All pictures courtesy of Pinterest


  • Reply
    5 January 2016 at 18:55

    Great steps and it sounds like you have a solid plan! Here are my random thoughts in no particular order:

    I am very curious to see what exercises you find for tall people. I know I need to strengthen my core and back to help with my back pain and I should probably be doing pilates or yoga! Bread is a major downfall for me right now.

    I buy a fresh loaf at the bakery every week. I don’t feel like I overindulge on it but the 2 of us certainly do polish it off within a week so maybe I’m in denial.

    Interesting point about milk as well. I don’t drink milk and only use it in my coffee but I can see where it could be considered unnatural. Are you also cutting out cheese? Or mostly just milk?

    My friend and I have started a 30 day workout program that we’re doing together (Jillian Shred). I think I mentioned it to you the other day. We just finished day 2. I’m SO sore but also so happy with myself. If we stick with it (or I should say AFTER we stick with it) for the whole 30 days, I think we’ll definitely noticed a change in our bodies. I am actually happy with my weight right now so I really just want to tone up my jiggles.

    Re fruit and veg, I DEFINITELY need more of this in my life. I’ve gotten better in the past couple of months but there’s always room for improvement. One of my current fav snacks is an apple with all-natural peanut butter. I’ve heard that PB isn’t as popular in Europe though. Is that true? Maybe almond butter? Another thing I’ve been doing is eating Clementine oranges at night for a sweet treat. It’s a far cry from my usual mini Ben & Jerry’s that I love in terms of guilty pleasure but Clementines are also quite yummy in their own right and don’t cause any guilt. I’m way better at eating fruit than veg but I do love salads these days which is better than nothing I suppose.

    I’m happy that you’ll be posting your progress. I think it will help keep me motivated as well.

  • Reply
    5 January 2016 at 18:56

    And wow! I just realized I wrote a novel, didn’t I? 🙂 Oops!

  • Reply
    3 March 2016 at 22:07

    I’m a bit behind on my blog reading so excuse the lateness of this comment but this post resonated with me an awful lot.

    I have never drunk. If it’s Christmas or my birthday I might be tempted into a bucks fizz but that’s mostly just because of the occasion, I actually prefer soft drinks. I have always been the smug sober one in my friendship groups but I’ve never let it stop me from having fun either. I don’t often compare myself to others but I do feel much healthier than my friends who are frequent drinkers.

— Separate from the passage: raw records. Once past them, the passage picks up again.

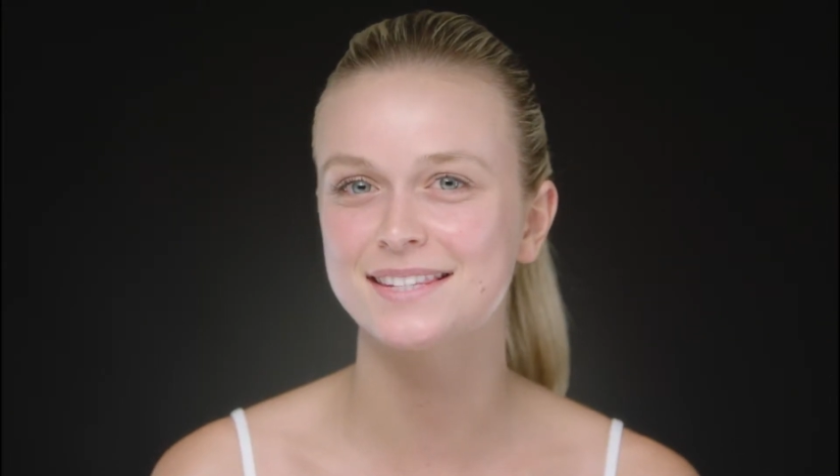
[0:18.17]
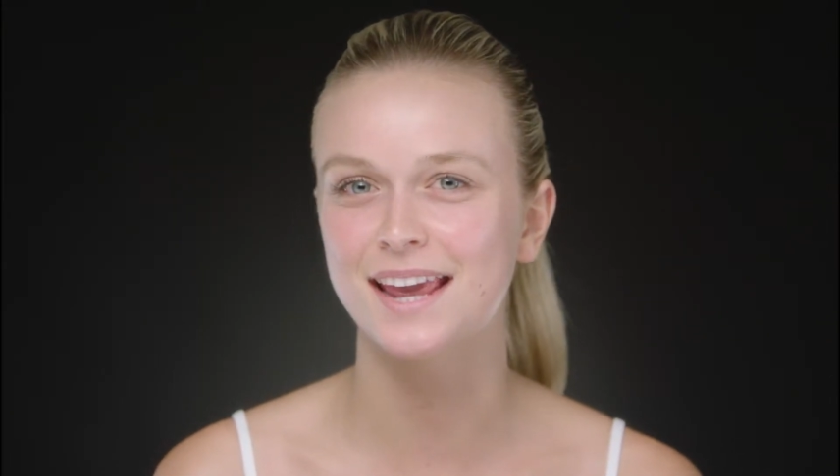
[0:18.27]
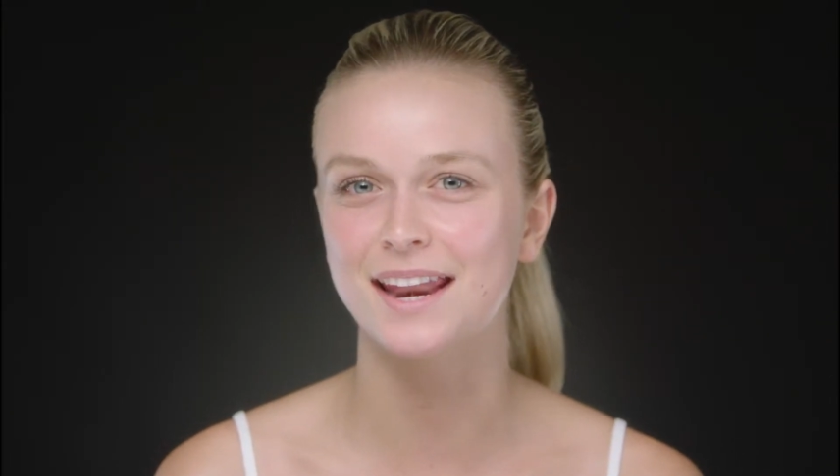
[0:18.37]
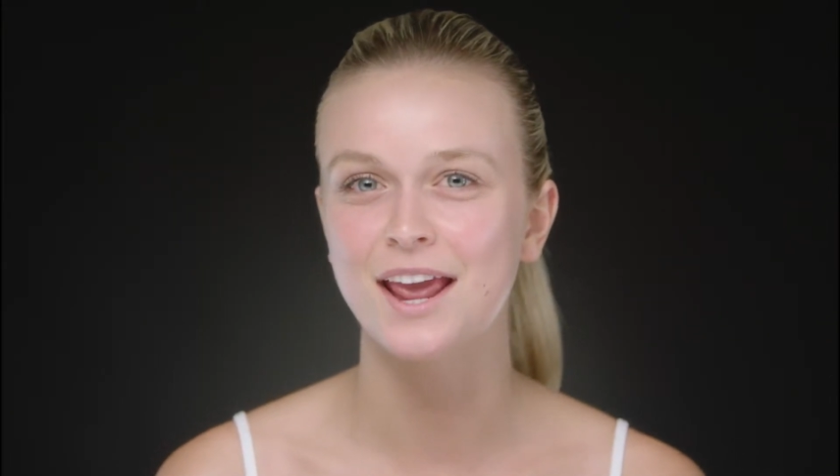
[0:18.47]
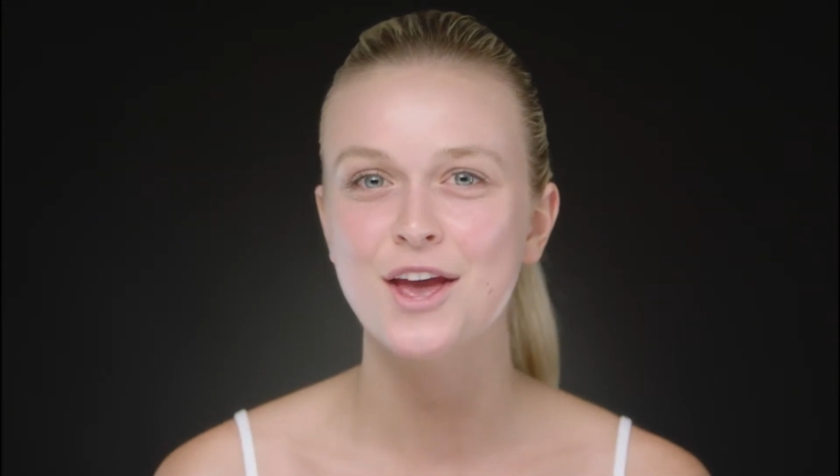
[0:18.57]

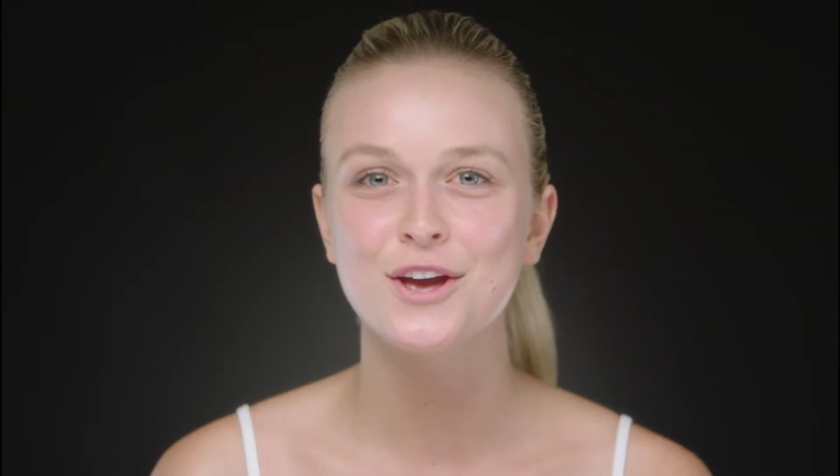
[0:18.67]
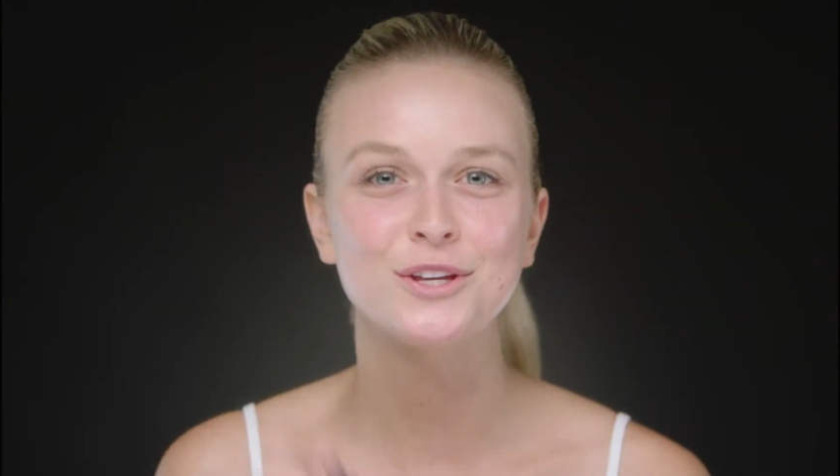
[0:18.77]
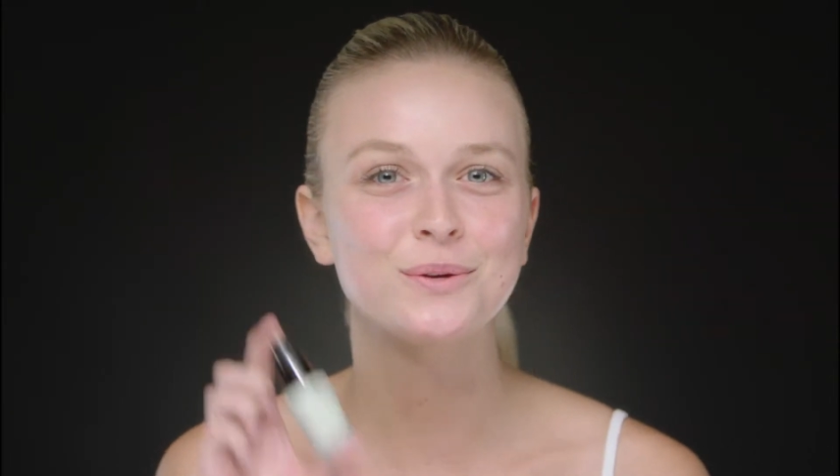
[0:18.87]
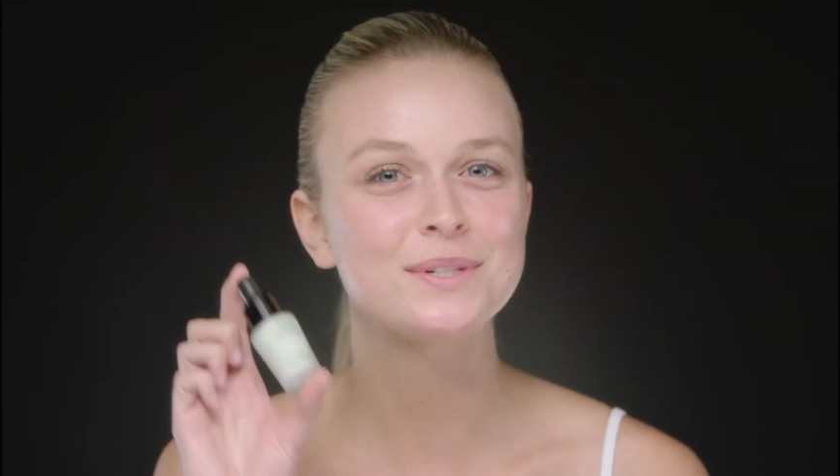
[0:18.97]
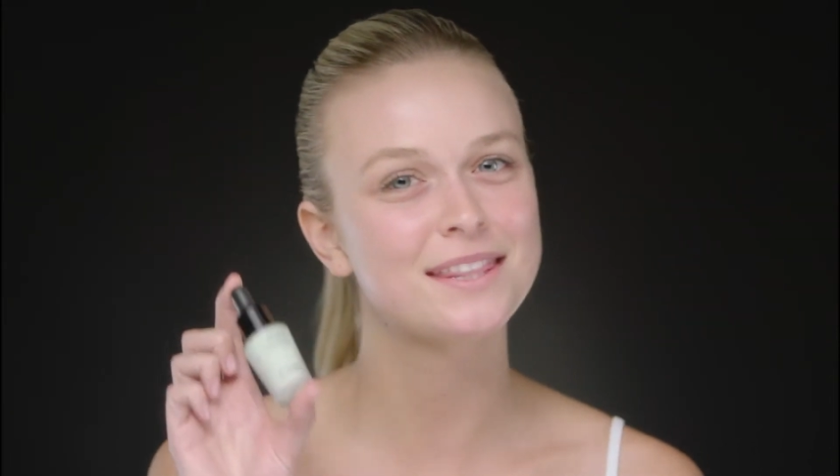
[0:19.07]
skin
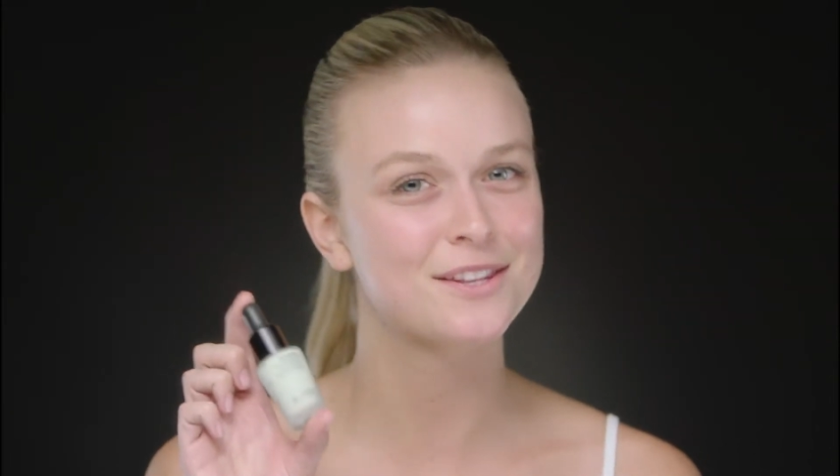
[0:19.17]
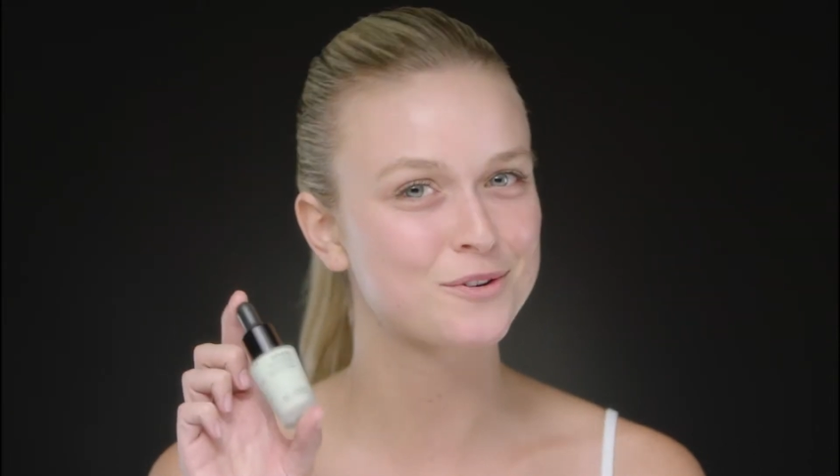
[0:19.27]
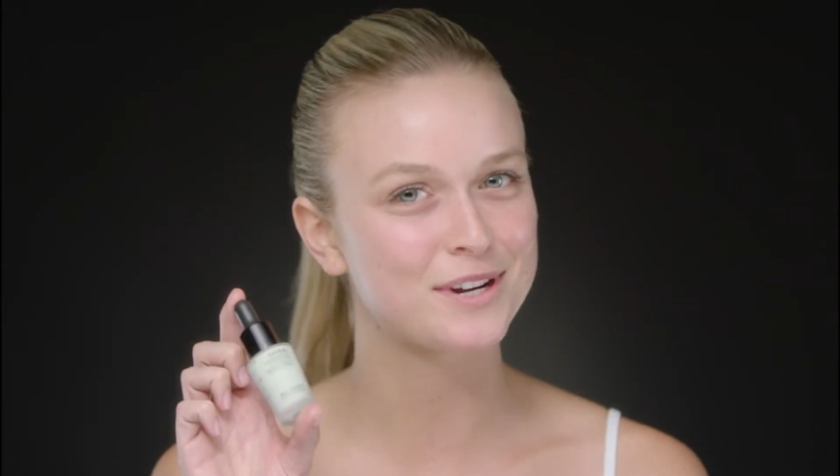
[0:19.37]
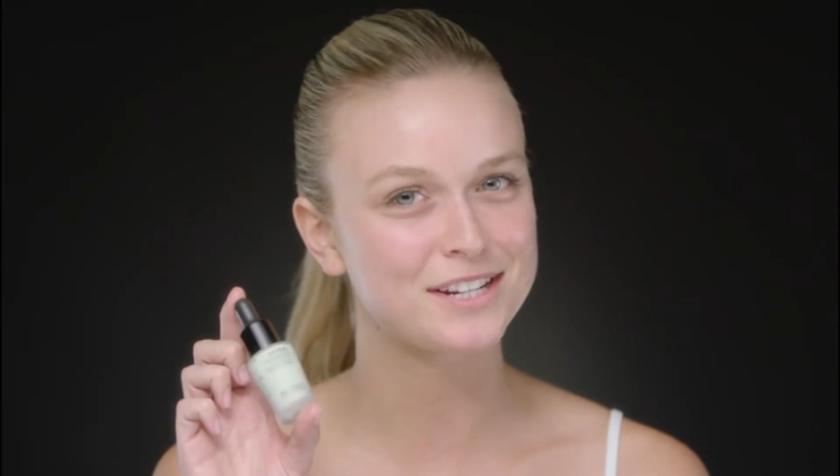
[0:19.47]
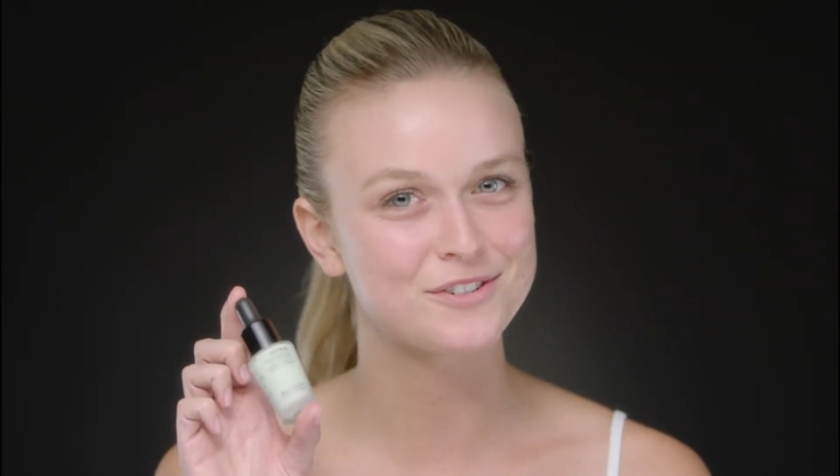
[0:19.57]
using the green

    I also went Gluten Free about 6 months ago and it has made a huge difference to my sense of well being. I lost 7lbs in the first 6 months and so far it hasn’t gone back on. I also wake up naturally at a decent hour and I never feel uncomfortable full (well, unless I’ve really over done it!)

    One other change I made was to start taking supplements of Peppermint Oil Capsules – I was advised by my GP that drinking peppermint tea would help with the bloat too but I’ve never liked the stuff so this was our compromise.

    I’ve also never drunk milk for exactly the same reasons as you. I’ve also never drunk tea or coffee, although as I tend to get a daily fix from Chocolate I’m not entirely sure I can be classed as caffeine free…

    Some people see my choices as limiting so it’s really refreshing to read a post like this and know someone else sees it as a good choice.